Prev Chronic Dis. 2023 Sep 14;20:E81. doi: 10.5888/pcd20.220332.

DOI:10.5888/pcd20.220332
PMID:37708338
原文链接:https://pmc.ncbi.nlm.nih.gov/articles/PMC10516203/
Abstract

INTRODUCTION

Despite advances in diabetes management, only one-quarter of people with diabetes in the US achieve optimal targets for glycated hemoglobin A (HbA), blood pressure, and cholesterol. We sought to evaluate temporal trends and predictors of achieving glycemic control among adults with type 2 diabetes covered by Alabama Medicaid from 2011 through 2019.

METHODS

We completed a retrospective analysis of Medicaid claims and laboratory data, using person-years as the unit of analysis. Inclusion criteria were being aged 19 to 64 years, having a diabetes diagnosis, being continuously enrolled in Medicaid for a calendar year and preceding 12 months, and having at least 1 HbA result during the study year. Primary outcomes were HbA thresholds of <7% and <8%. Primary exposure was study year. We conducted separate multivariable-adjusted logistic regressions to evaluate relationships between study year and HbA thresholds.

RESULTS

We included 43,997 person-year observations. Mean (SD) age was 51.0 (9.9) years; 69.4% were women; 48.1% were Black, 42.9% White, and 0.4% Hispanic. Overall, 49.1% had an HbA level of <7% and 64.6% <8%. Later study years and poverty-based eligibility were associated with lower probability of reaching target HbA levels of <7% or <8%. Sex, race, ethnicity, and geography were not associated with likelihood of reaching HbA <7% or <8% in any model.

CONCLUSION

Later study years were associated with lower likelihood of meeting target HbA levels compared with 2011, after adjusting for covariates. With approximately 35% not meeting an HbA target of <8%, more work is needed to improve outcomes of low-income adults with type 2 diabetes.

摘要

简介

尽管糖尿病管理取得了进步,但美国只有四分之一的糖尿病患者的糖化血红蛋白 A(HbA)、血压和胆固醇达到最佳目标。

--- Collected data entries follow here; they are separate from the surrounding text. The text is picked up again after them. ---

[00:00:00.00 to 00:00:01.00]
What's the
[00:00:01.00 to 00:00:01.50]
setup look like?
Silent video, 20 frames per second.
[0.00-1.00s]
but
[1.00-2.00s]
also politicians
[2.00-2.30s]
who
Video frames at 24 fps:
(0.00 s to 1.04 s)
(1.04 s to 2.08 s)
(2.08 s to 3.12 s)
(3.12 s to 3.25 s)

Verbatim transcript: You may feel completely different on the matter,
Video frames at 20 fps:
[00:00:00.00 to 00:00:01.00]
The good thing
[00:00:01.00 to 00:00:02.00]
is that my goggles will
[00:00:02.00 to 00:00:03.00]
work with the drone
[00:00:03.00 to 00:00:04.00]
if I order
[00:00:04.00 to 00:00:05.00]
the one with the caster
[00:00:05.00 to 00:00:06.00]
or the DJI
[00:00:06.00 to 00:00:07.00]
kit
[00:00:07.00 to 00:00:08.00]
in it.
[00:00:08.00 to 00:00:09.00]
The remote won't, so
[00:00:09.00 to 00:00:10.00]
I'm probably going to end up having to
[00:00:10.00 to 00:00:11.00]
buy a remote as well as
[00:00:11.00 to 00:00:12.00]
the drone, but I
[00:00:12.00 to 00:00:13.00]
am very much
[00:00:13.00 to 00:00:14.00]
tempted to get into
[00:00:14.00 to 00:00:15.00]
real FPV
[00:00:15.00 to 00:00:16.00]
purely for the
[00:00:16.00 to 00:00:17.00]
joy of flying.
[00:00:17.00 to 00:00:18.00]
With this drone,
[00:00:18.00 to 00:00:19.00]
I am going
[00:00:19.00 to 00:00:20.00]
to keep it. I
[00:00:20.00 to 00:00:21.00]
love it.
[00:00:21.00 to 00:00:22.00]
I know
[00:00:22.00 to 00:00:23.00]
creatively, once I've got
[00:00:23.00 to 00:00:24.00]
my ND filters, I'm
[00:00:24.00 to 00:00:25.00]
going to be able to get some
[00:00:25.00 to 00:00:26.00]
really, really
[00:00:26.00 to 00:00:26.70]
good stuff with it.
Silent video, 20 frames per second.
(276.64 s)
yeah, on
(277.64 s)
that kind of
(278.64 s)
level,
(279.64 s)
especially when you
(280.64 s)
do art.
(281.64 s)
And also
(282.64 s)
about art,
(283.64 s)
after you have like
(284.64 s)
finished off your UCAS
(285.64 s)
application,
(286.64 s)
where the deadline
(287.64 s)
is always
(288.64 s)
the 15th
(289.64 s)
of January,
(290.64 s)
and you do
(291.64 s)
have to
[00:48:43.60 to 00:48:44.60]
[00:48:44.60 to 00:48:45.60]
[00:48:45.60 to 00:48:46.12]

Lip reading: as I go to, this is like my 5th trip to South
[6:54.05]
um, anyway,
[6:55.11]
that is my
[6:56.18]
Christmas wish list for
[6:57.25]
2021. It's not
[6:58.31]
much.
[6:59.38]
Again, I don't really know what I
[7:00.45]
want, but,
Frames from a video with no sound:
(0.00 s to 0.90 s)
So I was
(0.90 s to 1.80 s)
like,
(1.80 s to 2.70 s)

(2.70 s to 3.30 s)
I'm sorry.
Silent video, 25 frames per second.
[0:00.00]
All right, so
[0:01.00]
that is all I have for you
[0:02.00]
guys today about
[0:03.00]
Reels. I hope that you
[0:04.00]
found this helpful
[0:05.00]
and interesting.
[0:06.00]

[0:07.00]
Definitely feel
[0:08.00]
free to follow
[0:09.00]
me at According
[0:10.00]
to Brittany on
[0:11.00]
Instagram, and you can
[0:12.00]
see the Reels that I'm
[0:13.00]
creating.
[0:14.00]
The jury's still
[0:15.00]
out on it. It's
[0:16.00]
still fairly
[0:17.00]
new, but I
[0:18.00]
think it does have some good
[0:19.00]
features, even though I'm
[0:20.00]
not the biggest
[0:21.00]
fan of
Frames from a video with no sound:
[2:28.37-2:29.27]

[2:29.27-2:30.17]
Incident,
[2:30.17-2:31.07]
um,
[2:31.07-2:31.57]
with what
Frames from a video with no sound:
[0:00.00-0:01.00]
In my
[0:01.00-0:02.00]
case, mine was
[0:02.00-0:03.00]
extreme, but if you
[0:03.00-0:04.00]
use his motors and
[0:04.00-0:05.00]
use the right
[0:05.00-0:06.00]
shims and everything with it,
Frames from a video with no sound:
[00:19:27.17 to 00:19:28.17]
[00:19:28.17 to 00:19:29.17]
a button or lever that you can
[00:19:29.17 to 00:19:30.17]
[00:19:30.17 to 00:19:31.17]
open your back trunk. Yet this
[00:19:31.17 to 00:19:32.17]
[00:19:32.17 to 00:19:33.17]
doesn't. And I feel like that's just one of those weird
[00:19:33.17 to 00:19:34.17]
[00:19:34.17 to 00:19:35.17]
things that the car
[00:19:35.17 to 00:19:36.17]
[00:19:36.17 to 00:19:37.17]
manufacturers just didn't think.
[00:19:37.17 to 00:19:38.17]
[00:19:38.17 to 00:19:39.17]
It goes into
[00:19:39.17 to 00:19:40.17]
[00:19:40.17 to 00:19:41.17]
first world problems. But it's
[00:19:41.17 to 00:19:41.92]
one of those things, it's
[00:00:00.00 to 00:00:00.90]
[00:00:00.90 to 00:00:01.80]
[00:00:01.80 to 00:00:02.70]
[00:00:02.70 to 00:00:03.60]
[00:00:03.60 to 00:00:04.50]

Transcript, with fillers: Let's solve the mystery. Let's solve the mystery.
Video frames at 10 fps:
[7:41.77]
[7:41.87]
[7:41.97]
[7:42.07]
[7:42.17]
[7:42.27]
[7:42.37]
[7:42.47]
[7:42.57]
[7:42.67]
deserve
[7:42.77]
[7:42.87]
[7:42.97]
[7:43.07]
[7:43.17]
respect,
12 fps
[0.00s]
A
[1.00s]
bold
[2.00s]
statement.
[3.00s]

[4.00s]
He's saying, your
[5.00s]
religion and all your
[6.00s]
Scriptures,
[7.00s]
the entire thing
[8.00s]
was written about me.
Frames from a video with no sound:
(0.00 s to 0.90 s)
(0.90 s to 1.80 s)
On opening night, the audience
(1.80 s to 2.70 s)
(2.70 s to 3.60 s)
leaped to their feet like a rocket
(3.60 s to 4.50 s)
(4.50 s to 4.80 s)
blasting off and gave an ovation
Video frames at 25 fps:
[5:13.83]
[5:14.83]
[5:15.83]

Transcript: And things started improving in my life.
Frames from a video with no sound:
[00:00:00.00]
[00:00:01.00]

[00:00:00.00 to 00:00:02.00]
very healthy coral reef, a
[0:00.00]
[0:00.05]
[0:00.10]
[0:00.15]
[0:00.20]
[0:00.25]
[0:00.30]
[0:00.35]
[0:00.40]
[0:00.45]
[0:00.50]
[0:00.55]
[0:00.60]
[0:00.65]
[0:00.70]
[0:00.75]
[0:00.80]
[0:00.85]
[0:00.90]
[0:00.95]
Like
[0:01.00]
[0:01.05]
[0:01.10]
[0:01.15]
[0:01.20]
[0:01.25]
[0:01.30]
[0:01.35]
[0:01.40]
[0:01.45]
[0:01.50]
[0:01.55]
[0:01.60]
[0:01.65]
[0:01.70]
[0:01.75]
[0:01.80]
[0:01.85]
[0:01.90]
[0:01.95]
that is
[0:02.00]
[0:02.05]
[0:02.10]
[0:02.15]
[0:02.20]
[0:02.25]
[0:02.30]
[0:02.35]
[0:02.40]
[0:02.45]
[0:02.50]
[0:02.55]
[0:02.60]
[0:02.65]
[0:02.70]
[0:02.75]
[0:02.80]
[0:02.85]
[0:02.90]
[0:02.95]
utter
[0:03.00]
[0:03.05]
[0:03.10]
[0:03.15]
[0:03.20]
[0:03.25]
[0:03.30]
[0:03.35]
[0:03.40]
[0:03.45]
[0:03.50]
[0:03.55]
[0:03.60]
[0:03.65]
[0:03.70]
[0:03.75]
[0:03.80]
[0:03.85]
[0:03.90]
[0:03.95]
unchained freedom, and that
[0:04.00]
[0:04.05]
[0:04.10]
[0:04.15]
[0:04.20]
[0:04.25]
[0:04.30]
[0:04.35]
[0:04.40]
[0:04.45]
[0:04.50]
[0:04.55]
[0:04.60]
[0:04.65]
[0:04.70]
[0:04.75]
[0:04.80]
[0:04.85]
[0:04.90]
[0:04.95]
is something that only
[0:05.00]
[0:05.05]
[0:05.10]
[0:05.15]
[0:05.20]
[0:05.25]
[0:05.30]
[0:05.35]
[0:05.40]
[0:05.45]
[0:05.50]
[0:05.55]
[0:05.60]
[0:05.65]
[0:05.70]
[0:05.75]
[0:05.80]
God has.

我们试图评估 2011 年至 2019 年期间,参加阿拉巴马州医疗补助计划的 2 型糖尿病成年人实现血糖控制的时间趋势和预测因素。

方法

我们使用人年作为分析单位,对医疗补助索赔和实验室数据进行回顾性分析。纳入标准为年龄 19 至 64 岁,有糖尿病诊断,在日历年内连续参加医疗补助计划并在前 12 个月内持续参加,且在研究年内至少有 1 次 HbA 结果。主要结局是 HbA 阈值<7%和<8%。主要暴露是研究年。我们分别进行多变量调整后的逻辑回归,以评估研究年与 HbA 阈值之间的关系。

结果

我们纳入了 43997 个人年观察值。平均(标准差)年龄为 51.0(9.9)岁;69.4%为女性;48.1%为黑人,42.9%为白人,0.4%为西班牙裔。总体而言,49.1%的人 HbA 水平<7%,64.6%的人 HbA 水平<8%。较晚的研究年份和基于贫困的资格与达到目标 HbA 水平<7%或<8%的可能性较低相关。在任何模型中,性别、种族、民族和地理位置均与达到 HbA<7%或<8%的可能性无关。

结论

在调整了协变量后,与 2011 年相比,较晚的研究年份与达到目标 HbA 水平的可能性较低相关。大约 35%的人未达到 HbA<8%的目标,因此需要做更多的工作来改善低收入 2 型糖尿病成年患者的结局。